*Centre Court at the All England Club, Wimbledon played host to the worst Olympic tennis beat down since 1920, (Suzanne Lenglen of France beat Dorothy Holman of Britain 6-3, 6-0) on this windy Saturday in London (so windy the American flag blew clean away).
Serena Williams (4th-seeded) all but completely shut out her rival and world no. 3, Maria Sharapova of Russia, in a 6-0, 6-1 annihilation during the Olympic tennis Gold Medal match. Commentators and spectators knew there would be blood from a meeting between two of the hardest hitting women on the WTA tour, but no one expected Sharapova to leave the massive puddle behind that she did. The match was over in just outside an hour.
Serena Williams, at 31 years old, emerged from the proverbial woodshed with not only an Olympic gold medal, which was the last accolade she hadn’t received over the course of her illustrious career, but also with a career Golden Slam (won all 4 major tournaments at least once and the Olympic gold medal). She is only the second woman to have done so in the history of tennis (Steffi Graf also achieved the prestigious feat). Both Williams and Sharapova were in contention for the distinction.
The match began ominously for the 6’2″ Russian, as Williams slammed down 3 aces and one unreturnable serve on the way to winning the opening game of the match and she didn’t look back. That set the stage for a 9 game run and tennis clinic, which saw Sharapova either watching balls go by that she couldn’t even touch or spraying balls all over the stadium that she simply couldn’t handle. It was winner after winner, ace after ace (24 and 10).
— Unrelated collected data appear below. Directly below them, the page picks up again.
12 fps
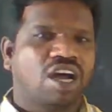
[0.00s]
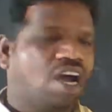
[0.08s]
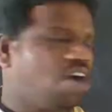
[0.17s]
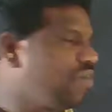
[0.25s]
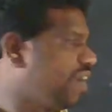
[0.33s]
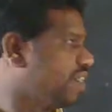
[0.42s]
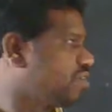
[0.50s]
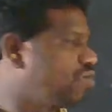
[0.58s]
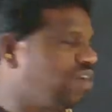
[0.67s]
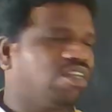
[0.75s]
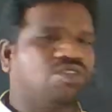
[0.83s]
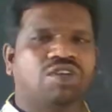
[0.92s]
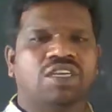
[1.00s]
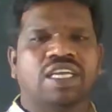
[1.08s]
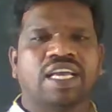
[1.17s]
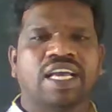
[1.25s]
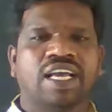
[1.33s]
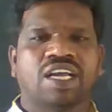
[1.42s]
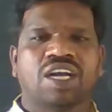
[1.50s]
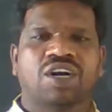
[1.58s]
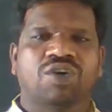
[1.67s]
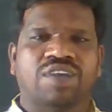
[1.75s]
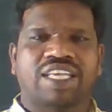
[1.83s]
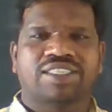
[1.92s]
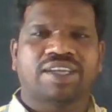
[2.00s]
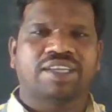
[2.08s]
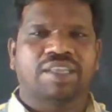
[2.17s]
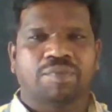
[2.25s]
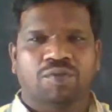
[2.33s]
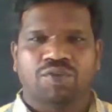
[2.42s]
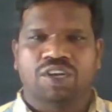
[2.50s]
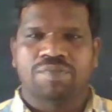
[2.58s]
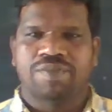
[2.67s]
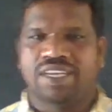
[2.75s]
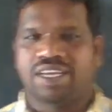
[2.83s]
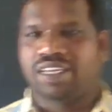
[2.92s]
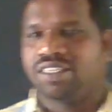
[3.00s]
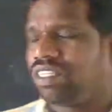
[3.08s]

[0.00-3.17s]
how it is going to to execute the program here.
The stunned crowd could barely catch their breath.
Media personality, Chelsea Handler, who was in Maria Sharapova’s box all week and had seemingly been the 2012 French Open winner’s good luck charm up to that point, was able to channel no such luck during the massacre; Serena Williams was simply too good and too determined.
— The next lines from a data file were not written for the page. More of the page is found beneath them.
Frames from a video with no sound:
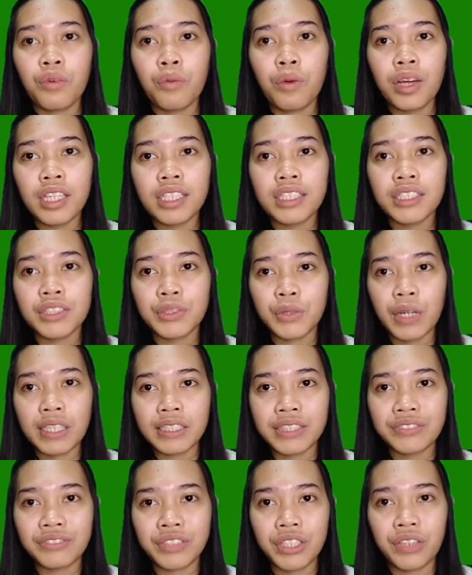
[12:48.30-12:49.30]
What is
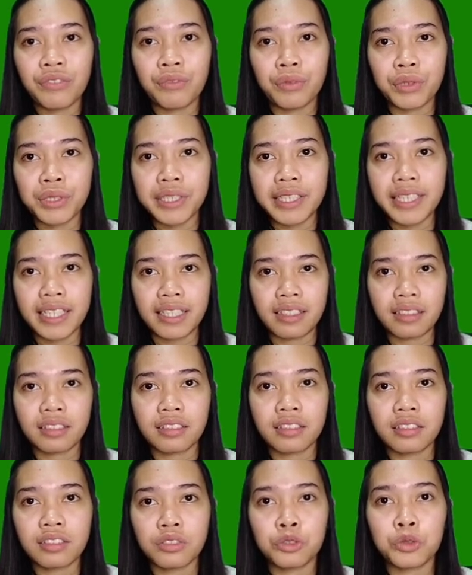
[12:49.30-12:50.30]
transfer of learning?
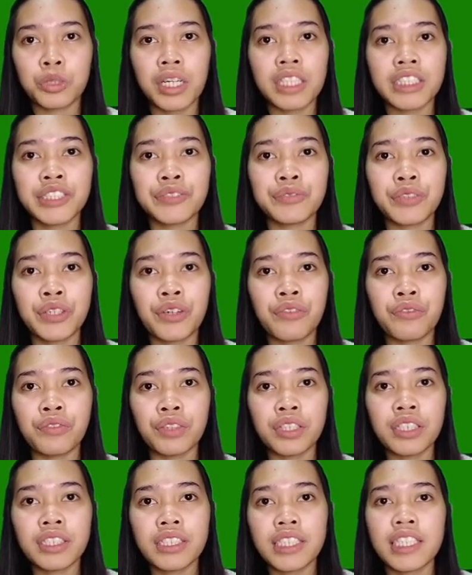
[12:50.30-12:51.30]
Transfer
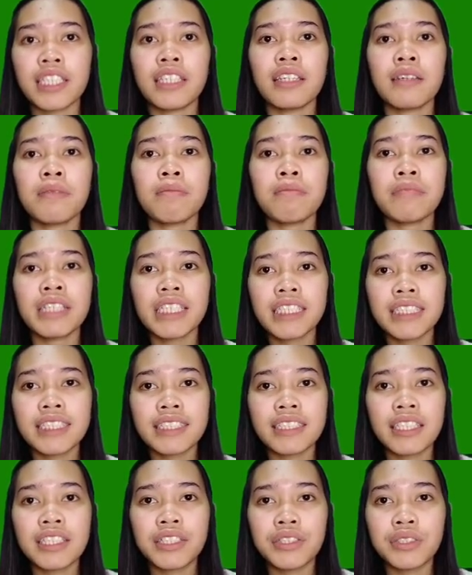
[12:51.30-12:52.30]
of learning means
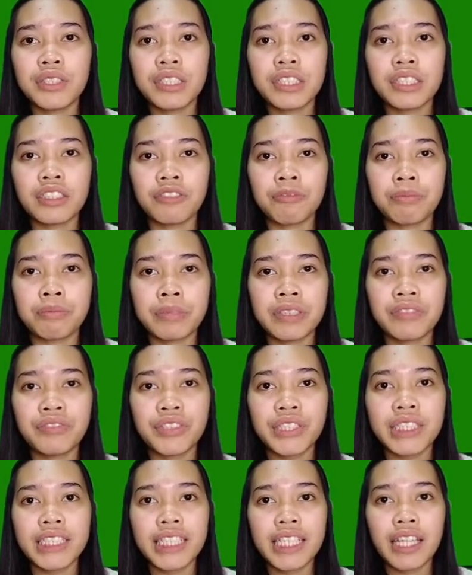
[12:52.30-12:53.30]
the use of
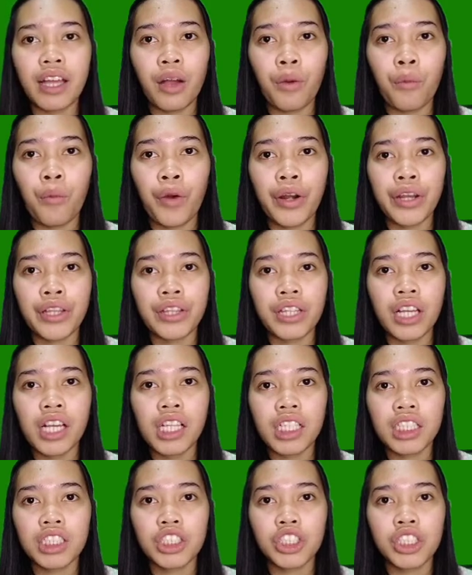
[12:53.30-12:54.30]
previously acquired
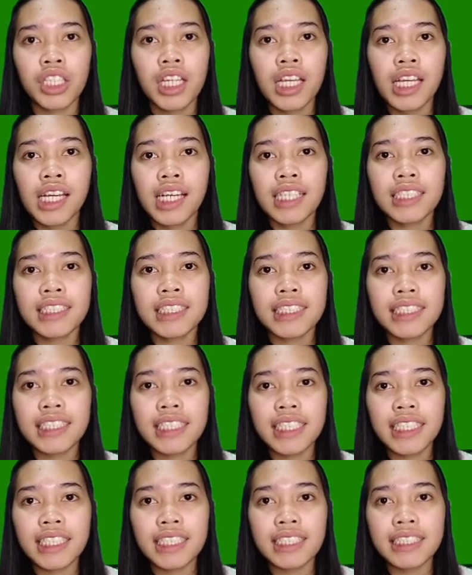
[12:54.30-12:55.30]
knowledge and
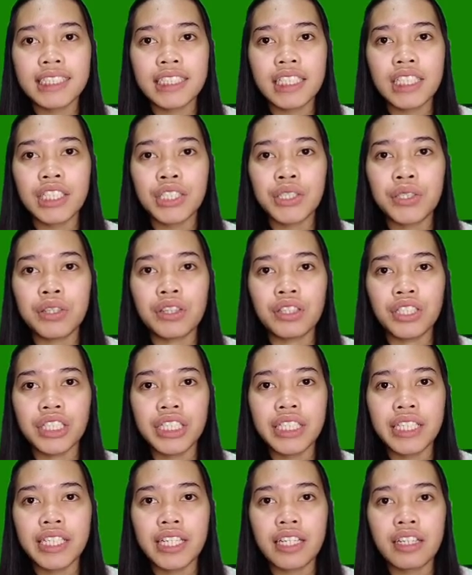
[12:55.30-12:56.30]
skills in new
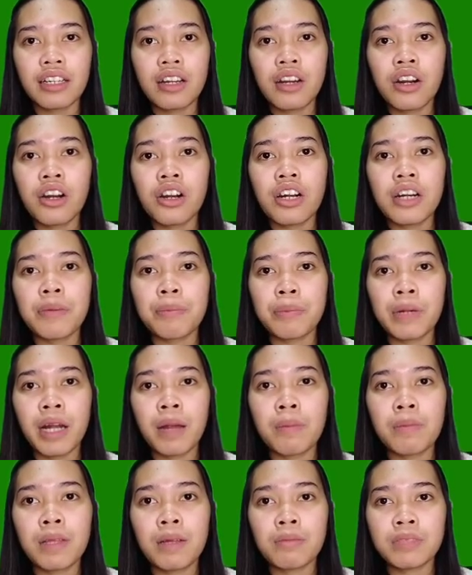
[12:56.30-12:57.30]
learning or
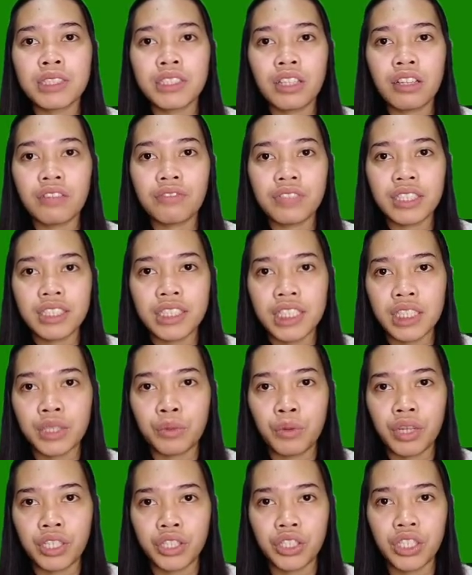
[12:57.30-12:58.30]
problem solving
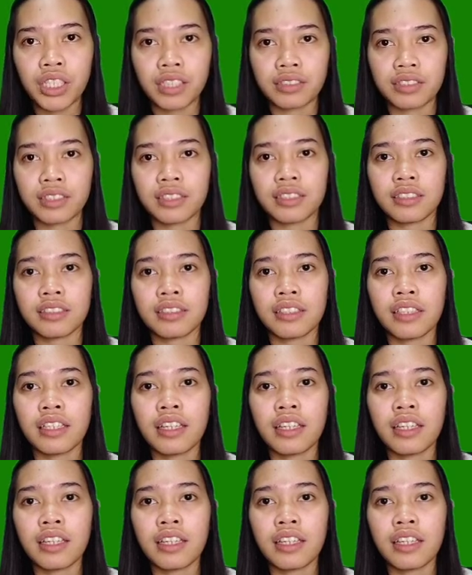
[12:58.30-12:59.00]
situations.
Once the match was complete, with Sharapova winning just one game, Williams let out her signature roar, jumped repeatedly for joy and did a celebration “crip walk” at her chair.
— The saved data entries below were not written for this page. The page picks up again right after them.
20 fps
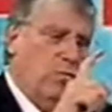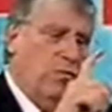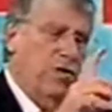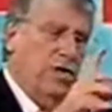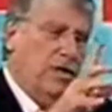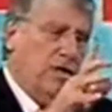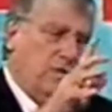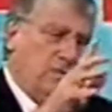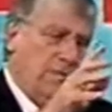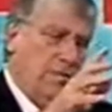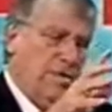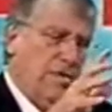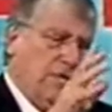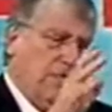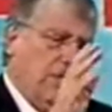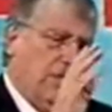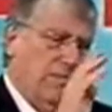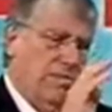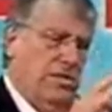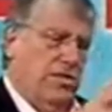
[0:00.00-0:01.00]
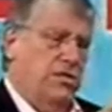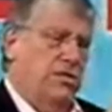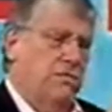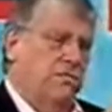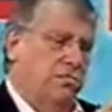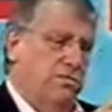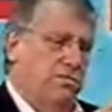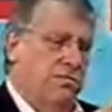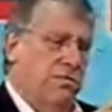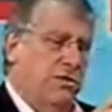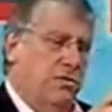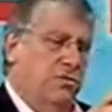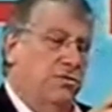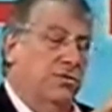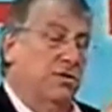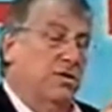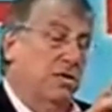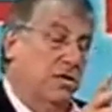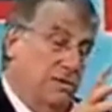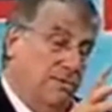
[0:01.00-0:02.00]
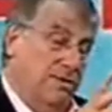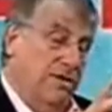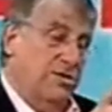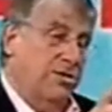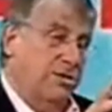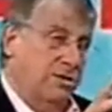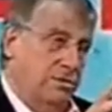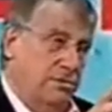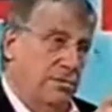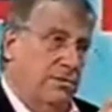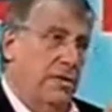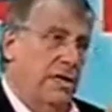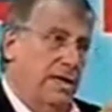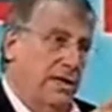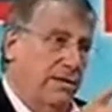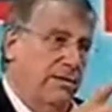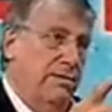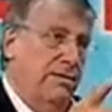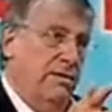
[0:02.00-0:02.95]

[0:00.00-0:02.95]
The commission proposed commission, and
If the score hadn’t been settled before for the upset Sharapova delivered to Williams during the Wimbledon final of 2004, today, on the world stage of the 2012 London Olympic Games, Serena Williams showed tennis fans who’s boss and the true world no. 1.
Next up, the 14-time Slam champion and 2012 Wimbledon winner will join her sister, Venus Williams, in competing for their third Olympic gold medal together in doubles. They will compete in the semis against the Czech Republic, today.